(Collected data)
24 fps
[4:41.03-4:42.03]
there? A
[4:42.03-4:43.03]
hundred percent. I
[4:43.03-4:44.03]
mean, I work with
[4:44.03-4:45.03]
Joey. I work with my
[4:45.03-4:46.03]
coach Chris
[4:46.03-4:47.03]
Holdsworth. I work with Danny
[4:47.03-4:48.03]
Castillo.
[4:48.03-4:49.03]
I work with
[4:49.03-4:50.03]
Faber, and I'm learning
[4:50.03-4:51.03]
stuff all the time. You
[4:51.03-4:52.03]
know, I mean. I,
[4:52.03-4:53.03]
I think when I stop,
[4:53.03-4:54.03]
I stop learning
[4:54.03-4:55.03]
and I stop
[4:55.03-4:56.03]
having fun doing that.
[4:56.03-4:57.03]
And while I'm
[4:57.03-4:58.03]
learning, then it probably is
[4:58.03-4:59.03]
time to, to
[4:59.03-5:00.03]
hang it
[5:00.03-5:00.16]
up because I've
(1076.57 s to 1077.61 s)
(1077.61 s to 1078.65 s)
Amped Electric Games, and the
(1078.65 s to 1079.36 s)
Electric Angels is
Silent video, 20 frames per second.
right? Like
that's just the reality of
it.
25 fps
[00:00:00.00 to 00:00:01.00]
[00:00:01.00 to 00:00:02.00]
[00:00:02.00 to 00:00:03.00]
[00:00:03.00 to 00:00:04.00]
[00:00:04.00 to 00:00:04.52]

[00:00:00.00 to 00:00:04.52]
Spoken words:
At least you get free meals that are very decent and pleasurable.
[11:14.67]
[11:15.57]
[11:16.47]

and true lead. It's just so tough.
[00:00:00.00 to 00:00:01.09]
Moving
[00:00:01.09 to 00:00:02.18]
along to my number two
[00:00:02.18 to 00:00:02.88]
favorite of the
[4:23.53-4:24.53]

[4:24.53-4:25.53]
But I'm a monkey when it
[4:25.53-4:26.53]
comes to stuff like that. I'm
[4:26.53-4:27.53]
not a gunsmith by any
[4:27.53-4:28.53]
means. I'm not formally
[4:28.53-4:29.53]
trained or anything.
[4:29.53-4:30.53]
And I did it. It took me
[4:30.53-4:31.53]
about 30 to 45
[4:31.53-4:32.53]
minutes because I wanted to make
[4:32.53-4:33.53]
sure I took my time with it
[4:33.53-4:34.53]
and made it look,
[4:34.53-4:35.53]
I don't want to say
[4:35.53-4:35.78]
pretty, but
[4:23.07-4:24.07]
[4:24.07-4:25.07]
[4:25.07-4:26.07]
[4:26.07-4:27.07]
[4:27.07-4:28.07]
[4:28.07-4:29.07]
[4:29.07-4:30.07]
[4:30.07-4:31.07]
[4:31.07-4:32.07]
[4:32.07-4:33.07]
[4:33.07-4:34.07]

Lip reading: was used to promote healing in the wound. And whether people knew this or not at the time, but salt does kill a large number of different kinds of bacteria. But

TASK STATEMENT = Restate exactly the records above from their first line through the line that holds "(1076.57 s to 1077.61 s)", please, including both and leaving out all others.

RESPONSE TO THE EXERCISE =
24 fps
[4:41.03-4:42.03]
there? A
[4:42.03-4:43.03]
hundred percent. I
[4:43.03-4:44.03]
mean, I work with
[4:44.03-4:45.03]
Joey. I work with my
[4:45.03-4:46.03]
coach Chris
[4:46.03-4:47.03]
Holdsworth. I work with Danny
[4:47.03-4:48.03]
Castillo.
[4:48.03-4:49.03]
I work with
[4:49.03-4:50.03]
Faber, and I'm learning
[4:50.03-4:51.03]
stuff all the time. You
[4:51.03-4:52.03]
know, I mean. I,
[4:52.03-4:53.03]
I think when I stop,
[4:53.03-4:54.03]
I stop learning
[4:54.03-4:55.03]
and I stop
[4:55.03-4:56.03]
having fun doing that.
[4:56.03-4:57.03]
And while I'm
[4:57.03-4:58.03]
learning, then it probably is
[4:58.03-4:59.03]
time to, to
[4:59.03-5:00.03]
hang it
[5:00.03-5:00.16]
up because I've
(1076.57 s to 1077.61 s)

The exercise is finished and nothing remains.